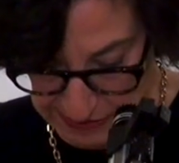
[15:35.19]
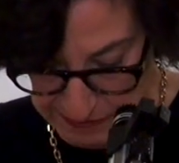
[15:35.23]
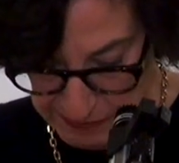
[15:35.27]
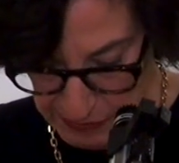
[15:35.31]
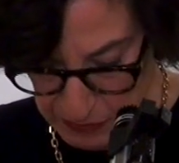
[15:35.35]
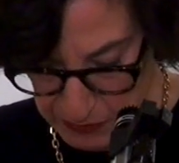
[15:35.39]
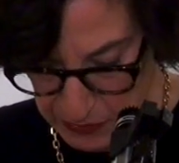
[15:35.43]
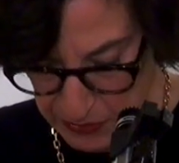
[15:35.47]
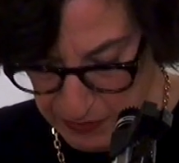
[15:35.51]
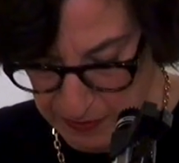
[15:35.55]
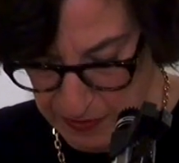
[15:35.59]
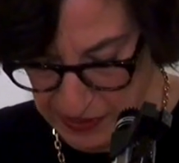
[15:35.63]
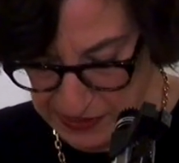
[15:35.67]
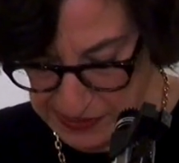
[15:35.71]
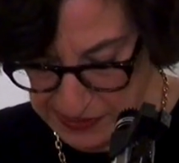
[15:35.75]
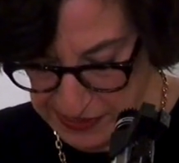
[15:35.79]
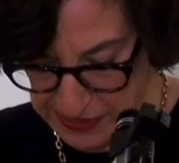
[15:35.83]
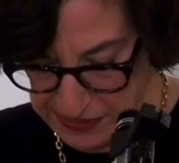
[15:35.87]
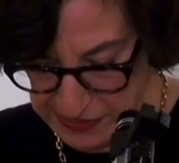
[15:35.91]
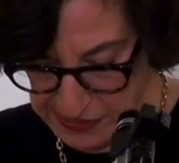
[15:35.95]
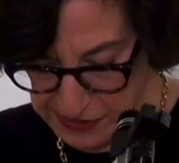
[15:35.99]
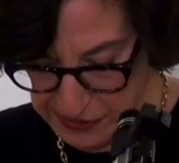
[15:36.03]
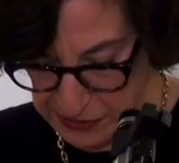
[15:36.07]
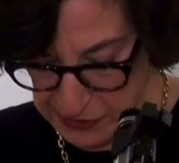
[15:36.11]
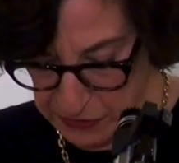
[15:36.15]
but we must
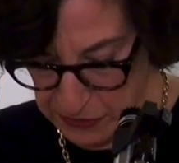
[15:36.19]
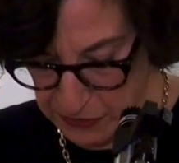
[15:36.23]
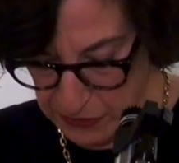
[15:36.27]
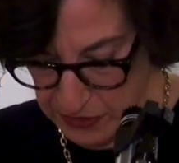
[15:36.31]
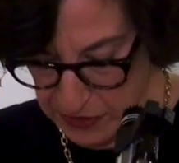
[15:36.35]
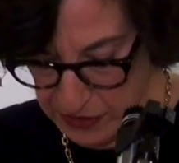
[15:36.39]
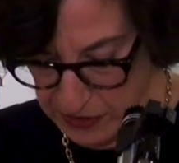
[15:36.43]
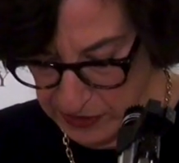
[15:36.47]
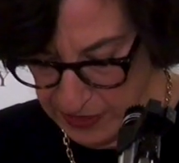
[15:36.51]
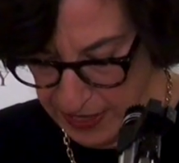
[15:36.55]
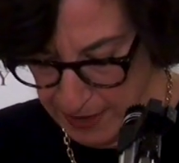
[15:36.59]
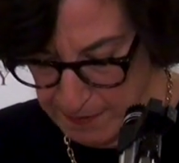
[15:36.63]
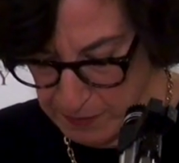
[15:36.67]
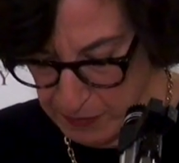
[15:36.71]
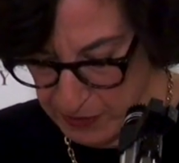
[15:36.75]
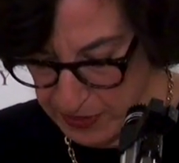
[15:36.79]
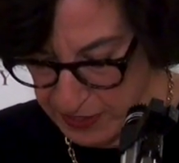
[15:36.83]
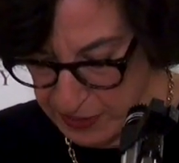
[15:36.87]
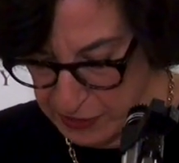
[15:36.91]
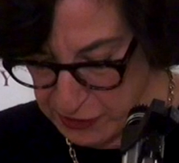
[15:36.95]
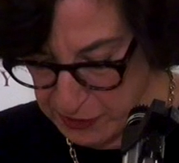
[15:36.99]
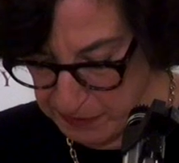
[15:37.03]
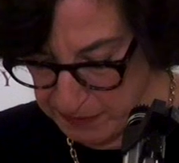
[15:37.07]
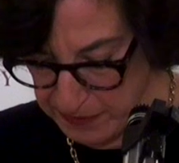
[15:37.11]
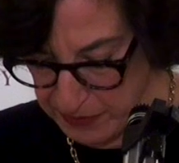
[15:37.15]
institute a
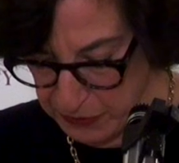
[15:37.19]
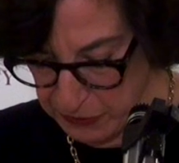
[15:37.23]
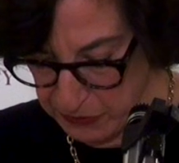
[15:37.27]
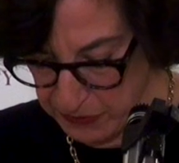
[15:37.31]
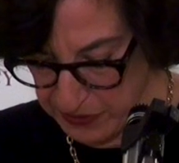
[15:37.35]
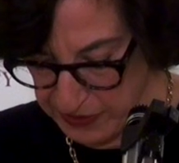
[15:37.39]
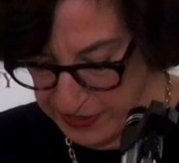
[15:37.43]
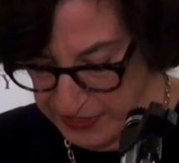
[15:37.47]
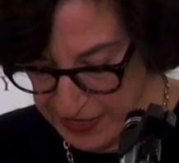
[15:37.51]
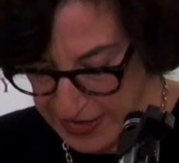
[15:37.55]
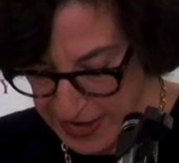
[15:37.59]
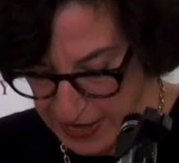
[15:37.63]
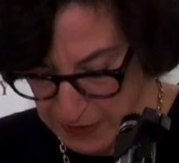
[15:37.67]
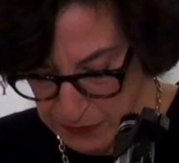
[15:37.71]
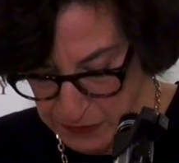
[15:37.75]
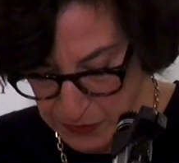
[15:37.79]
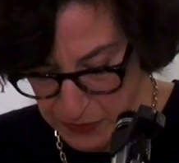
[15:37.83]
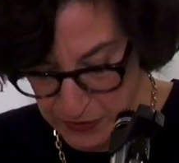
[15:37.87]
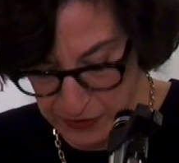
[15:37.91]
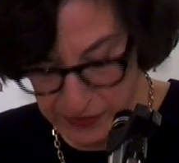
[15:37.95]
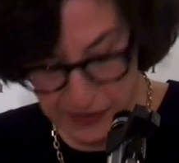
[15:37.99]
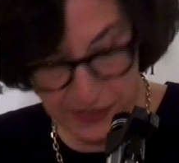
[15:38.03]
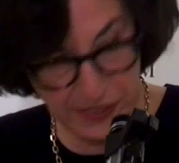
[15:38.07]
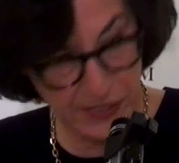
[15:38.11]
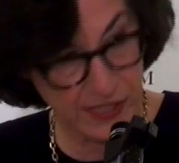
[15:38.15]
collaboration between the
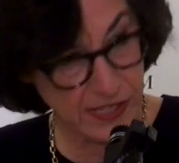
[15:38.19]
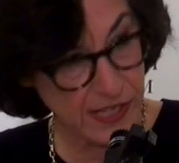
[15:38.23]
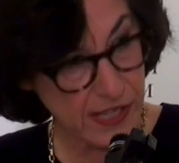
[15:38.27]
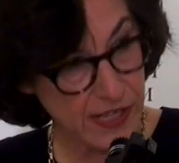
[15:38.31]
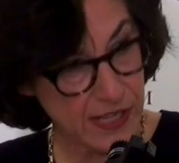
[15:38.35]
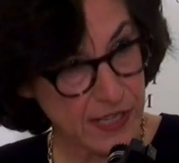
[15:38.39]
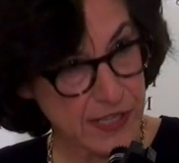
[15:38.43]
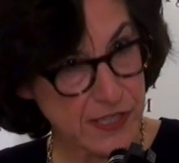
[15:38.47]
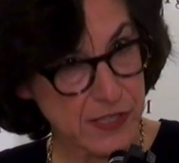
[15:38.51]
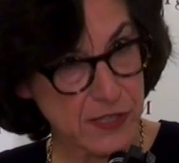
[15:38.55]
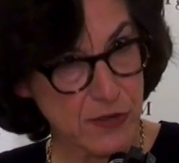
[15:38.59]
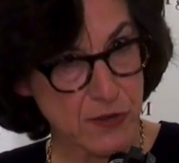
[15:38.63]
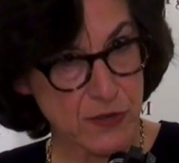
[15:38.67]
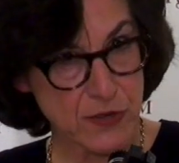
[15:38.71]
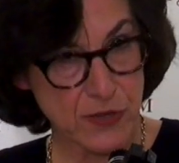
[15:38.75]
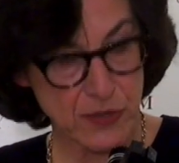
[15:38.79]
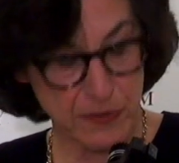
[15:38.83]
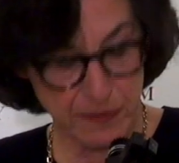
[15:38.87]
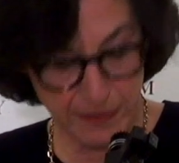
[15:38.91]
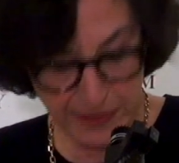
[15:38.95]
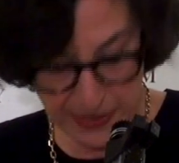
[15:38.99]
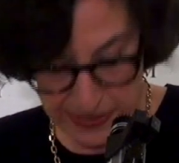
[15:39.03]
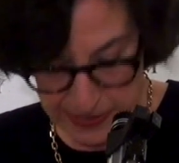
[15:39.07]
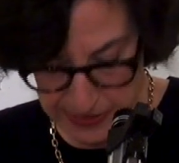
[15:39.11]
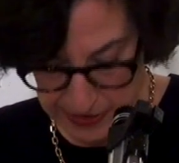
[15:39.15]
networks and
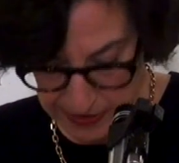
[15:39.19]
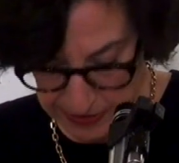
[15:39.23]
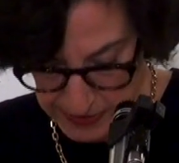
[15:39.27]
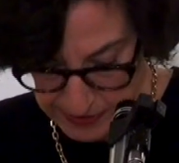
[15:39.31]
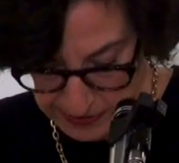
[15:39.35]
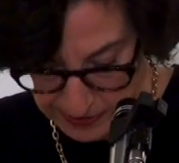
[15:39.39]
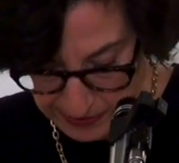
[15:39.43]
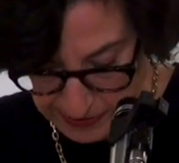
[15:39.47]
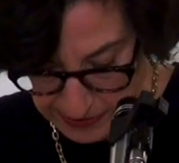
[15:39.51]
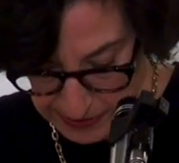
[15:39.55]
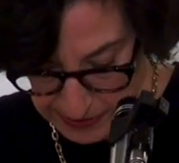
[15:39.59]
social media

* * *

> YOUR INSTRUCTIONS:
Transcribe all the lines above exactly; any image among them is skipped.

> ANSWER SPACE:
[15:35.19]
[15:35.23]
[15:35.27]
[15:35.31]
[15:35.35]
[15:35.39]
[15:35.43]
[15:35.47]
[15:35.51]
[15:35.55]
[15:35.59]
[15:35.63]
[15:35.67]
[15:35.71]
[15:35.75]
[15:35.79]
[15:35.83]
[15:35.87]
[15:35.91]
[15:35.95]
[15:35.99]
[15:36.03]
[15:36.07]
[15:36.11]
[15:36.15]
but we must
[15:36.19]
[15:36.23]
[15:36.27]
[15:36.31]
[15:36.35]
[15:36.39]
[15:36.43]
[15:36.47]
[15:36.51]
[15:36.55]
[15:36.59]
[15:36.63]
[15:36.67]
[15:36.71]
[15:36.75]
[15:36.79]
[15:36.83]
[15:36.87]
[15:36.91]
[15:36.95]
[15:36.99]
[15:37.03]
[15:37.07]
[15:37.11]
[15:37.15]
institute a
[15:37.19]
[15:37.23]
[15:37.27]
[15:37.31]
[15:37.35]
[15:37.39]
[15:37.43]
[15:37.47]
[15:37.51]
[15:37.55]
[15:37.59]
[15:37.63]
[15:37.67]
[15:37.71]
[15:37.75]
[15:37.79]
[15:37.83]
[15:37.87]
[15:37.91]
[15:37.95]
[15:37.99]
[15:38.03]
[15:38.07]
[15:38.11]
[15:38.15]
collaboration between the
[15:38.19]
[15:38.23]
[15:38.27]
[15:38.31]
[15:38.35]
[15:38.39]
[15:38.43]
[15:38.47]
[15:38.51]
[15:38.55]
[15:38.59]
[15:38.63]
[15:38.67]
[15:38.71]
[15:38.75]
[15:38.79]
[15:38.83]
[15:38.87]
[15:38.91]
[15:38.95]
[15:38.99]
[15:39.03]
[15:39.07]
[15:39.11]
[15:39.15]
networks and
[15:39.19]
[15:39.23]
[15:39.27]
[15:39.31]
[15:39.35]
[15:39.39]
[15:39.43]
[15:39.47]
[15:39.51]
[15:39.55]
[15:39.59]
social media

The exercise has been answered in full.